Plateau Point, Grand Canyon, November 2021. Photo by Helen Ranney. |
As the new year dawns, I realize that I’ve neglected to update this blog. Blame it on the pandemic and the resulting lack of travel, these tedious times, or any other reason. I’m aware of it and it’s not with any pleasure, especially looking back at the detailed and lengthy posts I’ve typed here before (I wouldn’t post if I had nothing to say). I’ve also been thinking about what the next phase of this online blog will be. In this new year, I expect that my readers (if there are any left) will continue to see posts about my love for geology and travel. But I also expect more personal reflections. Let me explain.
While it seems like everyone is hoping, hoping, praying and begging that this new year will accomplish everything the past few years failed to do, for me, it’s a little more. 2023 will be the beginning of a long string of 50 anniversaries that will define the beginning of my life as an independent adult. In the coming years, I will be celebrating the half-century anniversary of my first amazing hitchhiking expedition across a continent, my love of river rafting and backpacking, and my life in and around the Grand Canyon, all while being completely consumed by an insatiable gratitude for the never-ending flow of time.

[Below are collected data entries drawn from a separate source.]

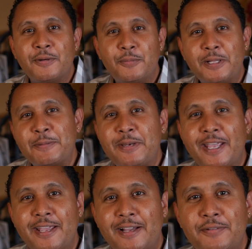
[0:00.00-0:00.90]
Welcome to
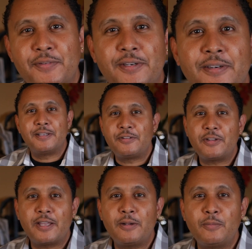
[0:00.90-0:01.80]
Hey Ivan, a
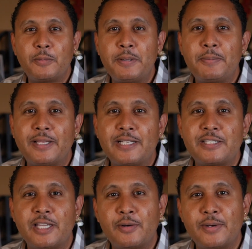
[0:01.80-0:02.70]
channel where people ask
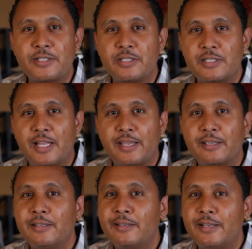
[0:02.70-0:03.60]
tech questions like,
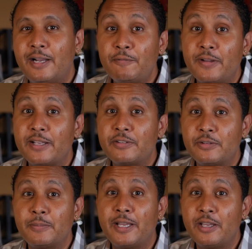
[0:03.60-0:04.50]
how fast
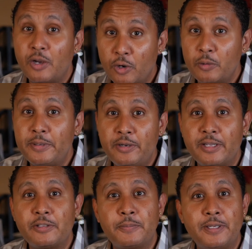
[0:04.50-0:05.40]
does my home
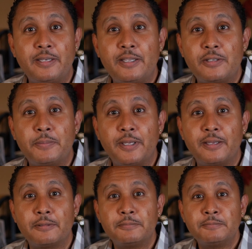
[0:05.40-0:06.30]
internet speed need to be?
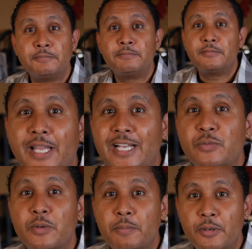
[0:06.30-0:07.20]
As
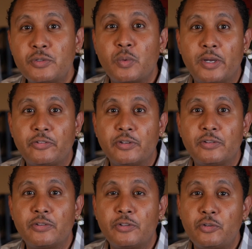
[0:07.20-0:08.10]
with most
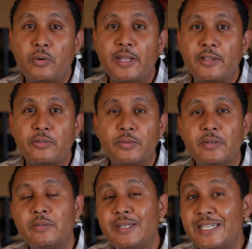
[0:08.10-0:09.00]
questions, the short answer
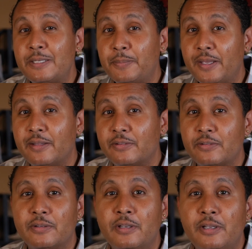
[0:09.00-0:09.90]
is, it depends.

The impetus for this brief introduction is the sudden realization that it was in 1973, 50 years ago, that I took my first steps as an adult, leaving my beloved hometown in Southern California to explore the wider world beyond the “California Dream”. I have always been proud to be a California native. My childhood was filled with outdoor adventures in the foothills of the San Gabriel Mountains and the last remaining orange groves in the region. My brothers and I caught wild frogs to feed to our pet snake. I crisscrossed my hometown on my bike, only to return just in time for dinner. As a high school freshman, I found a red-tailed hawk chick that had strayed from its nest and raised it to adulthood. I was a child of nature, raised amid a burgeoning urban tide.
But by the time I graduated from high school, urban California had lost its appeal, so in 1973 I set off on the start of a truly amazing adventure. Starting this year, I want to share these stories with you.
Thank you for sticking with me to the end. If this isn’t why you came to this blog, I understand and won’t be offended if you leave. But maybe this is just the beginning of my life story.